Work to complete: If a line in the data holds the string "with", list it.

Records from a collection:
========

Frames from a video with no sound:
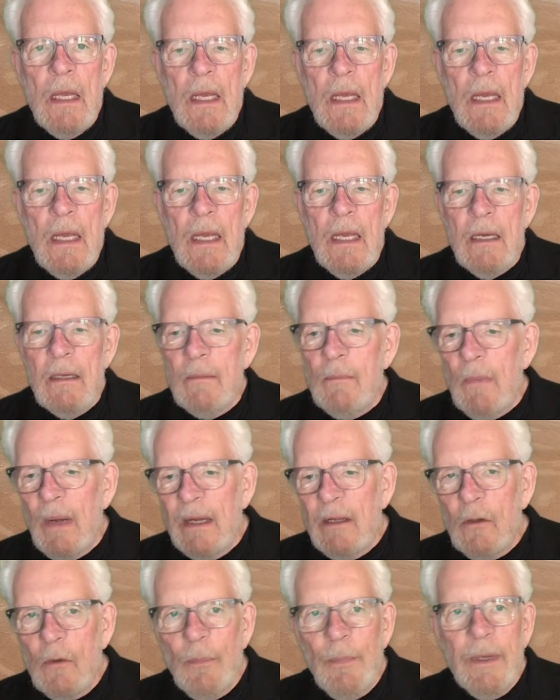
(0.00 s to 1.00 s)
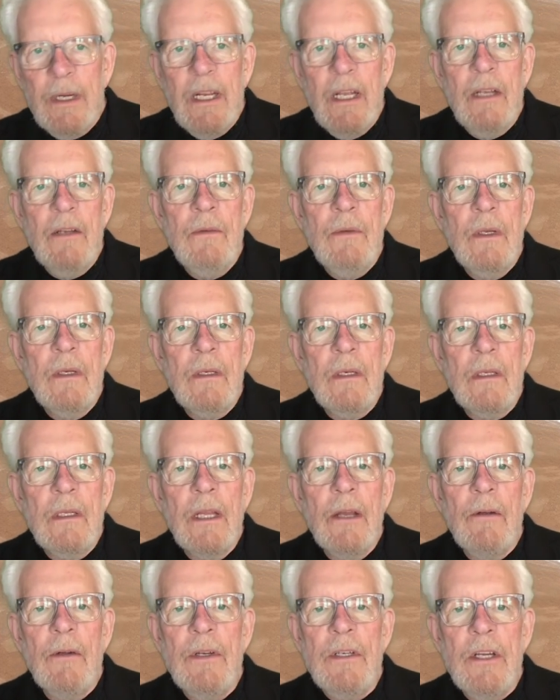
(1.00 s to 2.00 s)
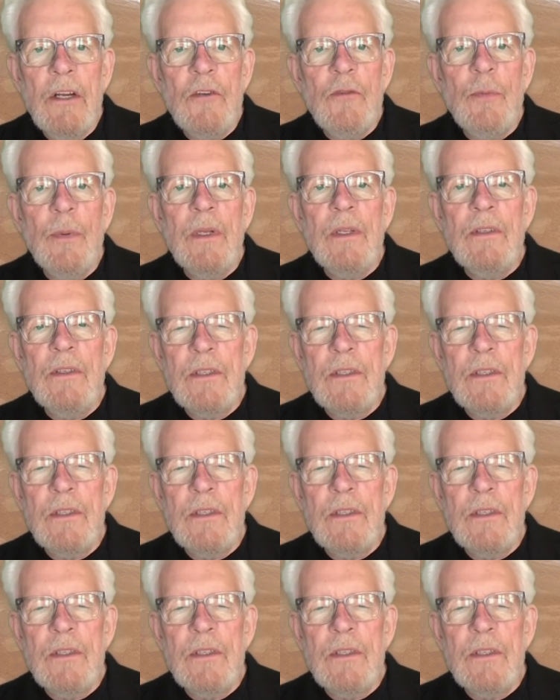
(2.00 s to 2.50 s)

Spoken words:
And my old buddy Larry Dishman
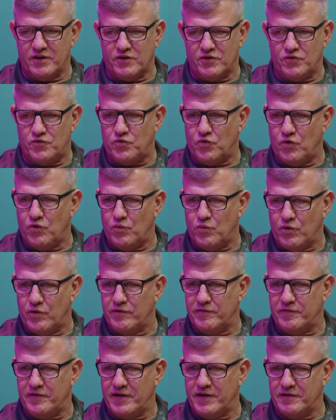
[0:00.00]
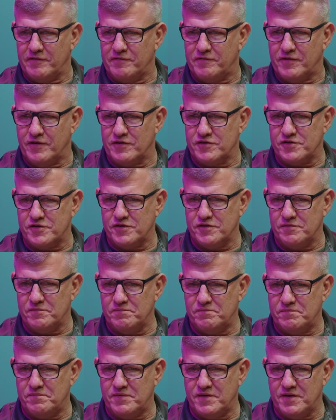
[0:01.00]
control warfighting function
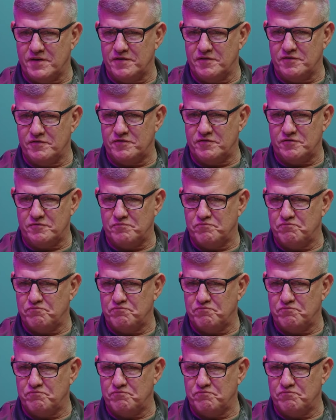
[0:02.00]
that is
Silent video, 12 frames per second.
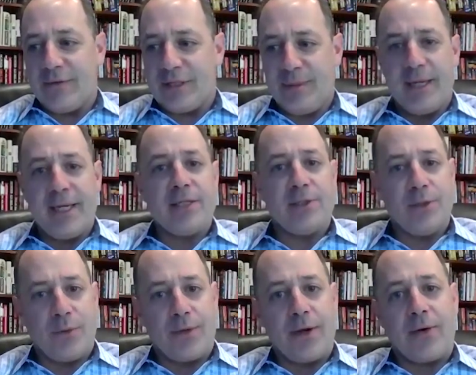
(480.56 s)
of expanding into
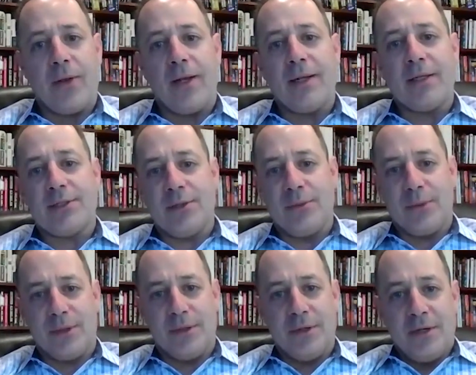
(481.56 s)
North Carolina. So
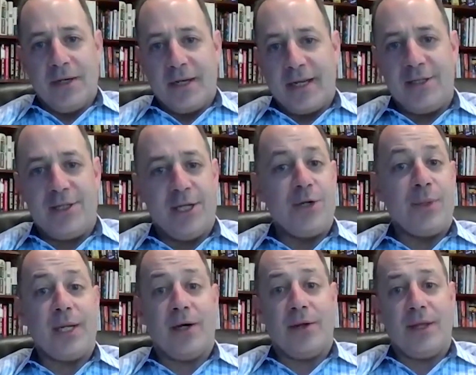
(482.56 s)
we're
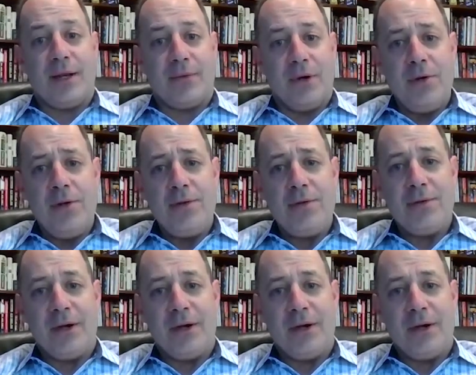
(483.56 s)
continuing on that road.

========

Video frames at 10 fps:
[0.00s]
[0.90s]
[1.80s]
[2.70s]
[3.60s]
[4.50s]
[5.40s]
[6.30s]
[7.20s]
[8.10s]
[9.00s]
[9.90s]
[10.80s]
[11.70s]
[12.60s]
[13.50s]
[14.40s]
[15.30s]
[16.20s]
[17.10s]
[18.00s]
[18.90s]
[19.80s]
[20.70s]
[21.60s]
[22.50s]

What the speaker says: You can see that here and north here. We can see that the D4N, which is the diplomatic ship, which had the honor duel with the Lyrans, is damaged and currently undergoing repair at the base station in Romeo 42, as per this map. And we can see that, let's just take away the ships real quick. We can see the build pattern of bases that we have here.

========

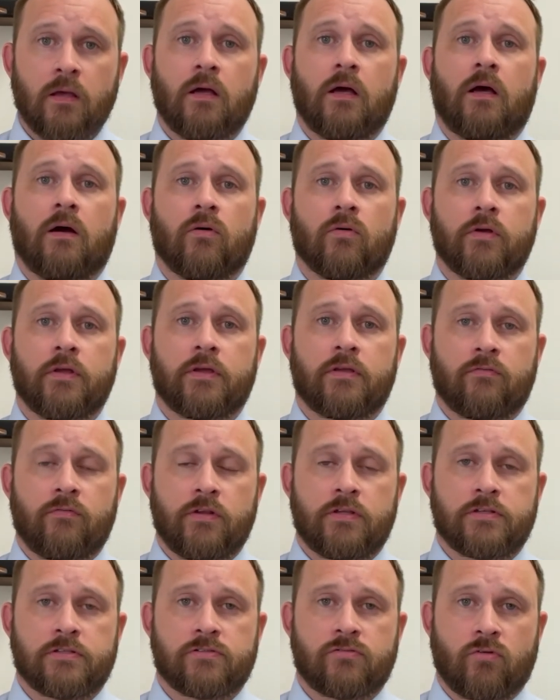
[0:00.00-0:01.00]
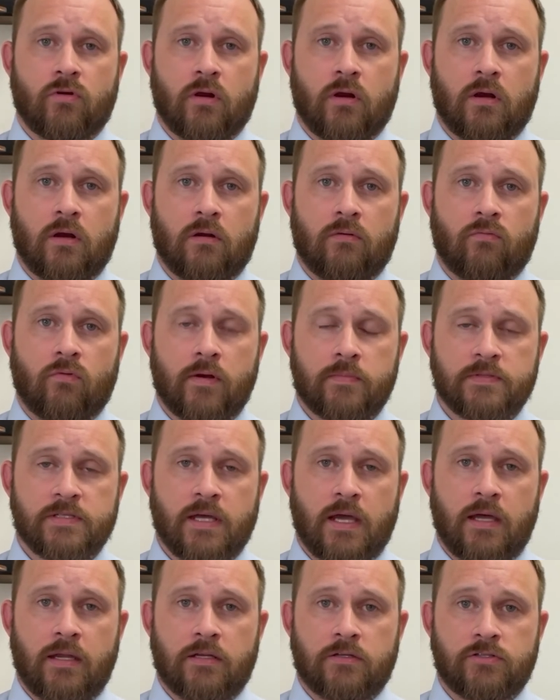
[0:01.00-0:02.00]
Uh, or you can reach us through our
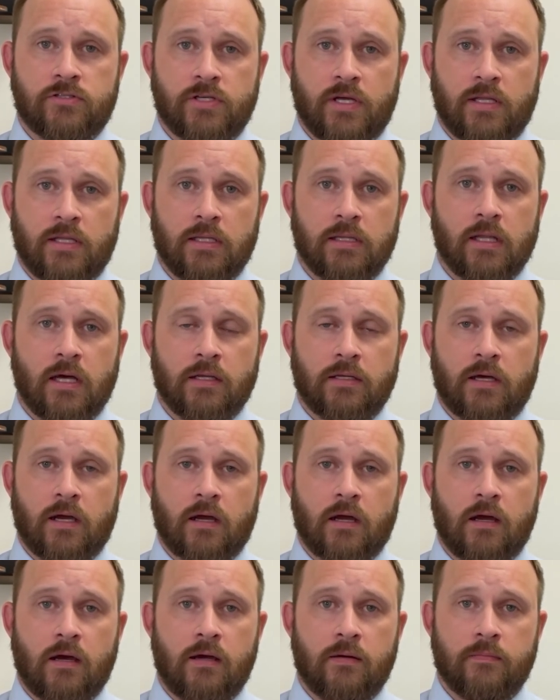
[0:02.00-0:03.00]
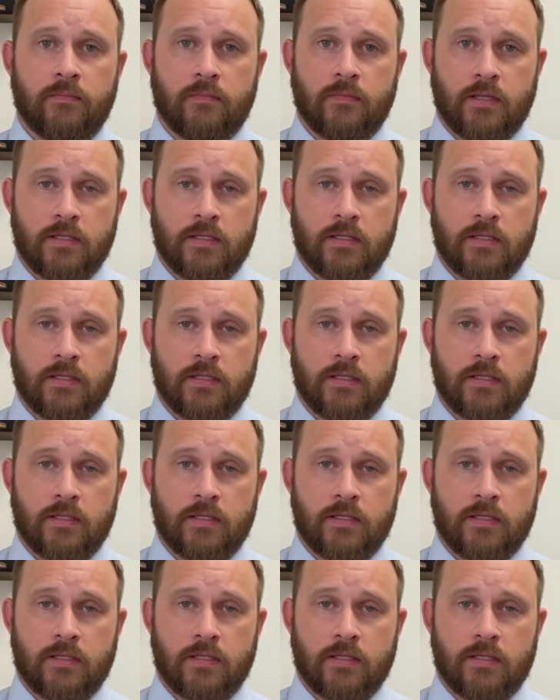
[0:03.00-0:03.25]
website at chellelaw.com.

========

Answer area:
Frames from a video with no sound:
What the speaker says: You can see that here and north here. We can see that the D4N, which is the diplomatic ship, which had the honor duel with the Lyrans, is damaged and currently undergoing repair at the base station in Romeo 42, as per this map. And we can see that, let's just take away the ships real quick. We can see the build pattern of bases that we have here.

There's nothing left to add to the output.